Last year, Philadelphia led the home-sales race among the roughly 70 jurisdiction covered in the RealEstate Business Intelligence ranking – until, that is, Pennsylvania imposed more draconian lockdown restrictions in the wake of the COVID pandemic, and when some potential buyers shied away from urban areas like the City of Brotherly love for suburban, exurban and rural options.

When the dust settled on Dec. 31, Fairfax County had reported a total of 16,739 homes going to contract during the year, up 3.7 percent from 2019, while Philadelphia’s total of 16,317 was down 2 percent from 2019’s total.

But with COVID restrictions easing to various degrees everywhere, and the real-estate market showing resiliency, it appears Philly could return to the summit in 2021, with Fairfax second.

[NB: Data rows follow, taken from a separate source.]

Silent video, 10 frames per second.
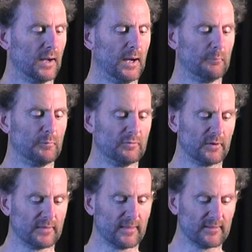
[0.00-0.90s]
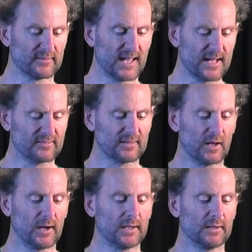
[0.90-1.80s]
move on to this last
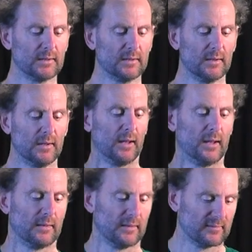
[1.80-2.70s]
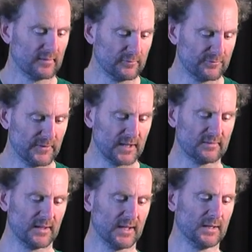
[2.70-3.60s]
line. This
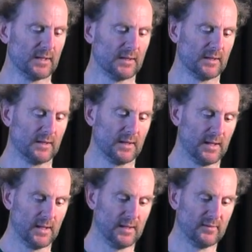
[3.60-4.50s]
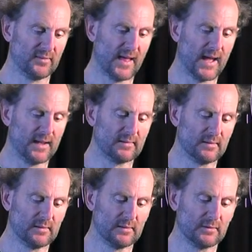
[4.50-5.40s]
infinity, is that
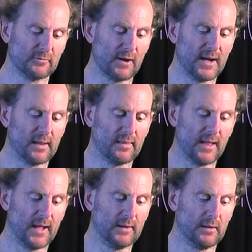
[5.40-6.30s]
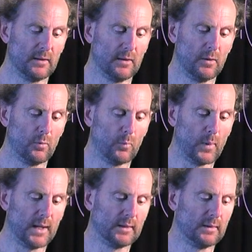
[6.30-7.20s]
greater than
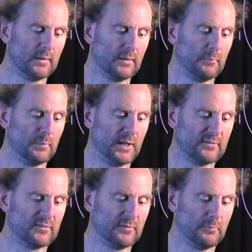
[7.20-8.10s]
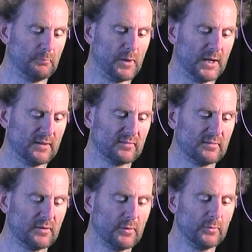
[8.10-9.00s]
1 plus minus
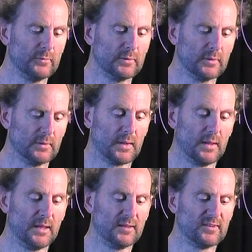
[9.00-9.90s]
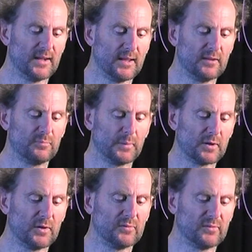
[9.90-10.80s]
2? Yes, it is,
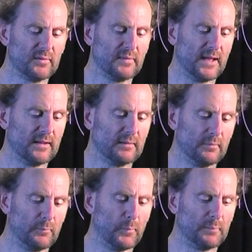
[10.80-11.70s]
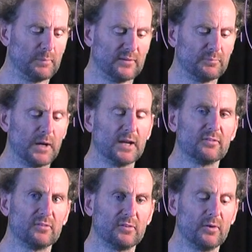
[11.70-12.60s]
because that 1 plus minus
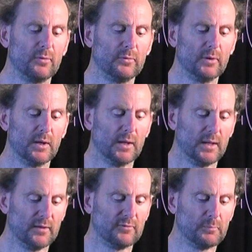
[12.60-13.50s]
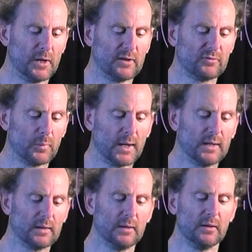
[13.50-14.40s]
2 is minus
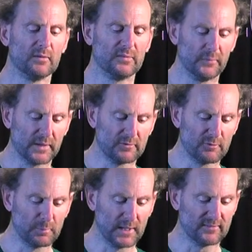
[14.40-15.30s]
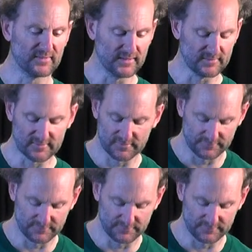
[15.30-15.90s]
1, so we can replace this.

Who else might crack the top 10 for the year? For the January-February period, at least, the best-selling markets after Philadelphia and Fairfax were Montgomery County (Md.), 878; Prince George’s County, 846; Baltimore County, 749; the city of Baltimore, 740; the District of Columbia, 731; Anne Arundel County, 690; Montgomery County (Pa.), 605; and Camden County (N.J.), 484.

For the Mid-Atlantic region in its entirety, home sales for the first two months of the year stood at 38,521, up from 32,949 at the same period a year before.

Figures represent most, but not all, homes on the market. All figures are preliminary, and are subject to change.